While there are a lot of good ideas in this game, we still can't help but feel that there are more missed opportunities. For instance, Tapp is brought to the asylum barefoot - which is a problem since there's broken glass strewn around the ground almost everywhere, making you careful where you step. He's also required to delve into toilet bowls filled with syringes, and vats filled with skin-burning acid, to retrieve certain objects. How interesting would it have been to make Tapp's goals to find items like shoes, or gloves, items which are so commonplace and mundane in our world, but take on a whole new level of importance in Jigsaw's, tying into his objective to make Tapp appreciate his life more? Unfortunately, there's not a lot of thought which has gone into the thematic elements of the game beyond 'this looks painful'. We should also mention that this is not an experience which lasts. It can be comfortably finished within a day - six to seven hours or so.
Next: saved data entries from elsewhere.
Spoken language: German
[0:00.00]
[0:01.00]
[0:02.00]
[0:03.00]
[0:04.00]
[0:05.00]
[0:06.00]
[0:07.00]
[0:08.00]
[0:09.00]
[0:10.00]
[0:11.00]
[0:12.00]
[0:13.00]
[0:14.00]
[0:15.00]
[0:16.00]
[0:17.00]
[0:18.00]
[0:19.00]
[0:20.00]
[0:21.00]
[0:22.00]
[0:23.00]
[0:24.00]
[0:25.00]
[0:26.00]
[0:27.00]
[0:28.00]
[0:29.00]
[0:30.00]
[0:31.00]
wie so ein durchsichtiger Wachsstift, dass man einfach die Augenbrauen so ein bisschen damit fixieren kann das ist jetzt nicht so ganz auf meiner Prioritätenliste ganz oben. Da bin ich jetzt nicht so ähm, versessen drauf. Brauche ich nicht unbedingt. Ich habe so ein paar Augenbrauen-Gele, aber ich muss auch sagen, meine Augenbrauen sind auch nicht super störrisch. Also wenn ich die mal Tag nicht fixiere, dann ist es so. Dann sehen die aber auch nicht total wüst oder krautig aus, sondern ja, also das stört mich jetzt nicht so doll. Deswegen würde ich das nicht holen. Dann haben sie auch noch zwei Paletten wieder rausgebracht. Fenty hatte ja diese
One area which Saw nails is the atmosphere. It is perfectly evocative of the repulsive, decaying and gory world of the films, although at no point could we actually call this game 'scary' (although perhaps we've been desensitised by too many other, better, horror games). Everything looks quite authentic, and Tobin Bell reprises his role as Jigsaw to lend his throaty, menacing tones to the game as well. The music is recalls the films' score, but thankfully doesn't re-use the overplayed ending theme of the first movie.
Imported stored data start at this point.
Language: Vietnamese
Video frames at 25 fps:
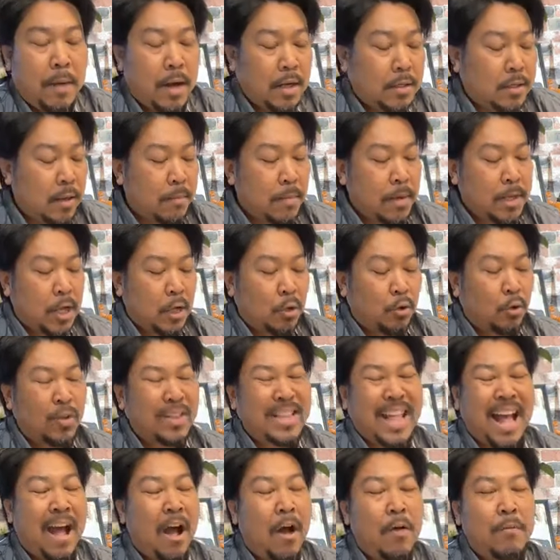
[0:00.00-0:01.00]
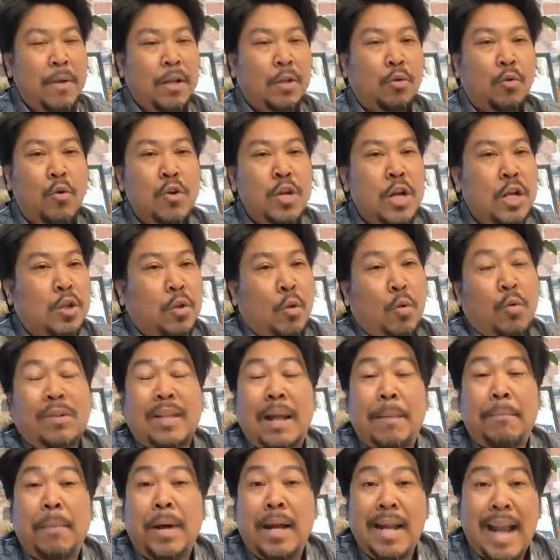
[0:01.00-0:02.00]
Bởi cho nên bây giờ tụi ta không biết tụi nó
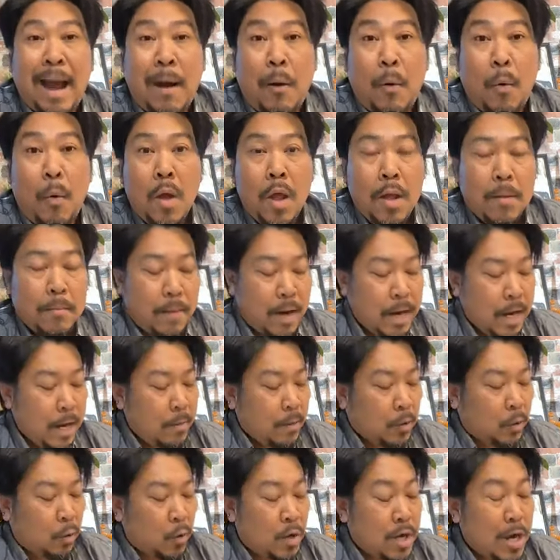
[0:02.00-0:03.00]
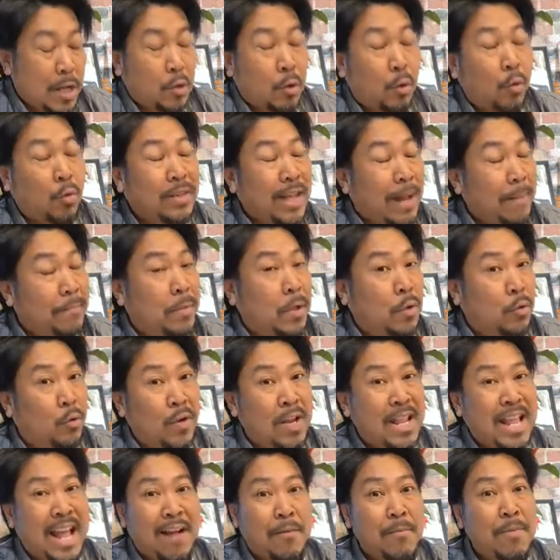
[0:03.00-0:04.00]
tụ tập ở đâu, mà nếu mà tụi nó tụ tập thì
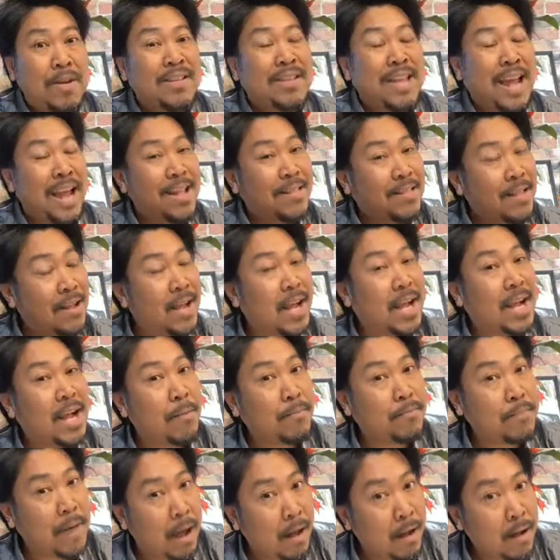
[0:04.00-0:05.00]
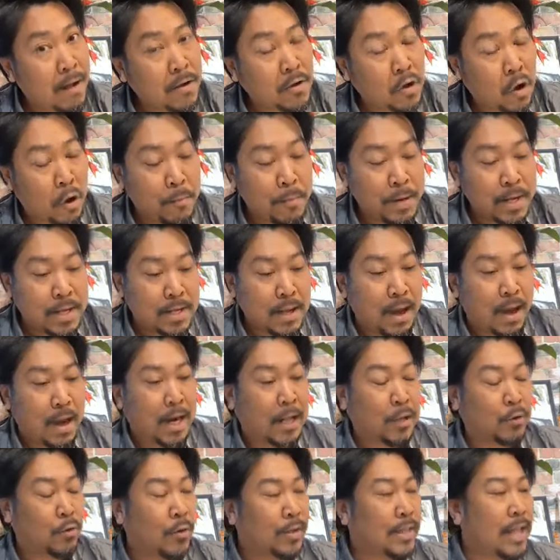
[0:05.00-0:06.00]
tụi tao mới chạy tới cái góc đó, còn bây
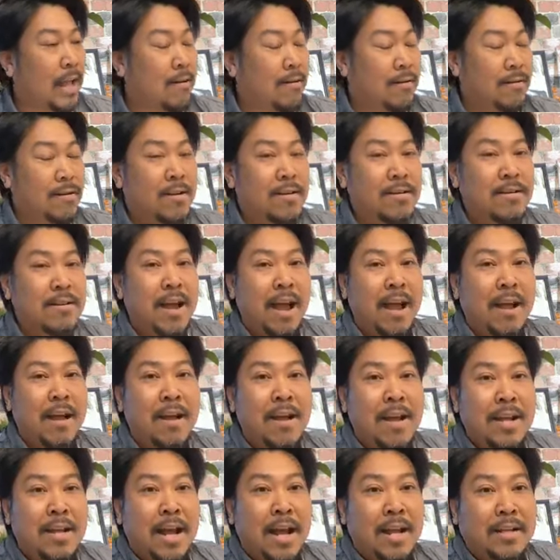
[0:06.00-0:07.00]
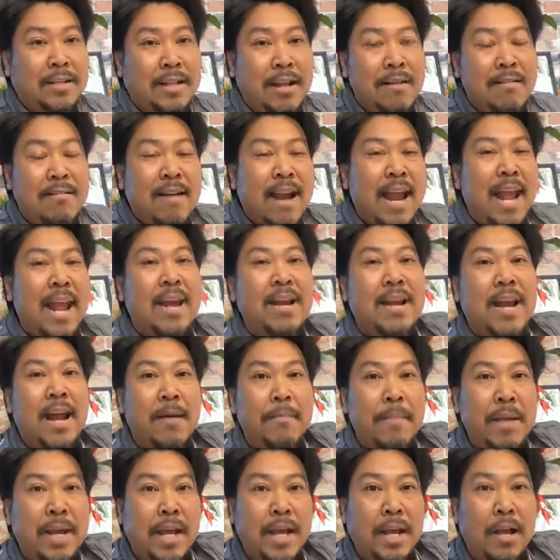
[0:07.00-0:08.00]
giờ là tụi tao cứ đứng à, sàn rang
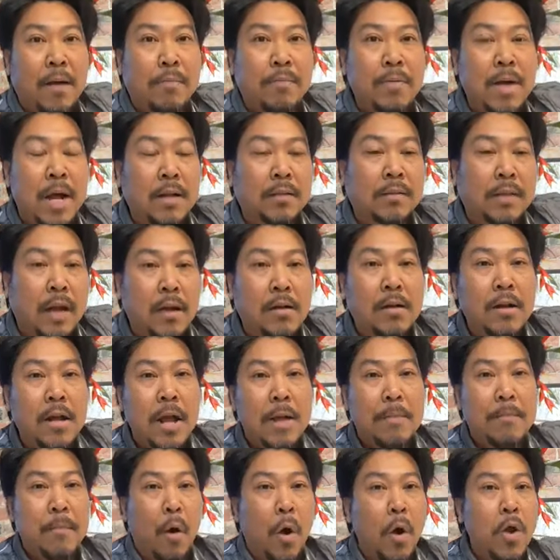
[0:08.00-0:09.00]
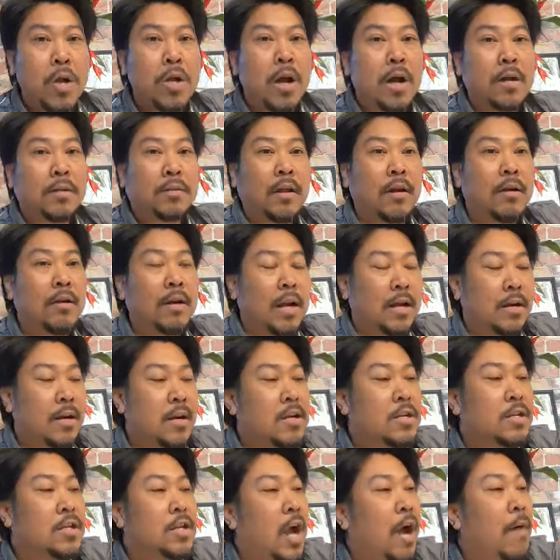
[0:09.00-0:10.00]
ra mấy cái góc ngõ tư, mỗi ngõ tư là
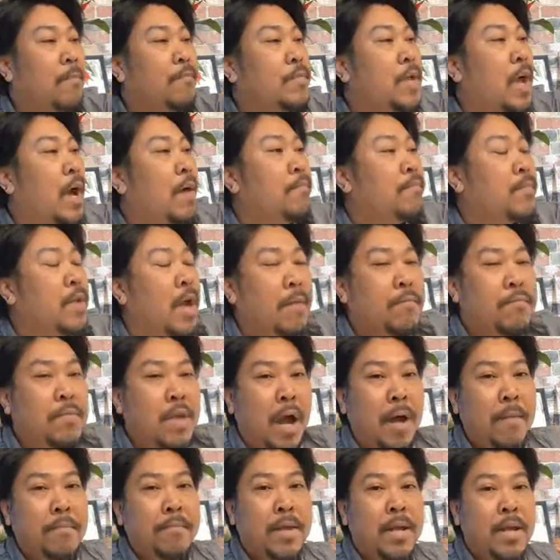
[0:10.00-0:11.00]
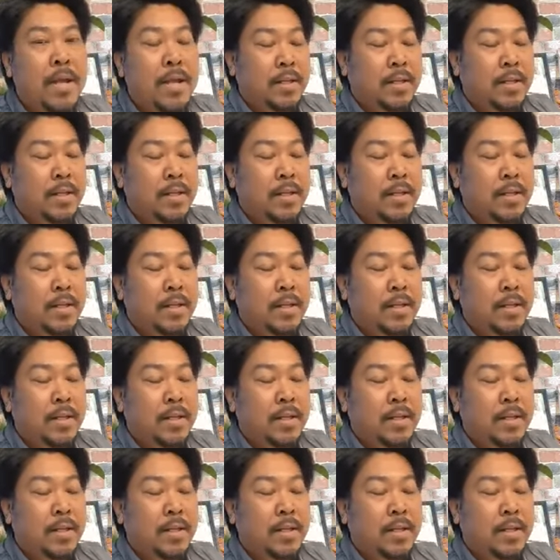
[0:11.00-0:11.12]
đứng nhóm nhóm nhóm nhóm,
We can think of no better way to describe Saw than a 'mixed bag'. On the one hand, you've got inventive ideas such as the explosive collars, traps and completing puzzles within horrific time limits. On the other, you've got poor combat, some derivative elements, and some really cheap tricks like the trip-wires which force you to repeat sections. How much you enjoy the game really depends on your tolerance for repetition. For us, we felt that in the end the good outweighed the bad, and were swayed by the game's authenticity and atmosphere of despair. It feels like a very lean game, short in length and not as fleshed out as we perhaps would have liked, but then again it's a cut above most other movie-based video games. If you're a fan of the franchise, and don't mind puzzling your way through situations, then by all means give this game a look, but perhaps wait until it hits the bargain bins.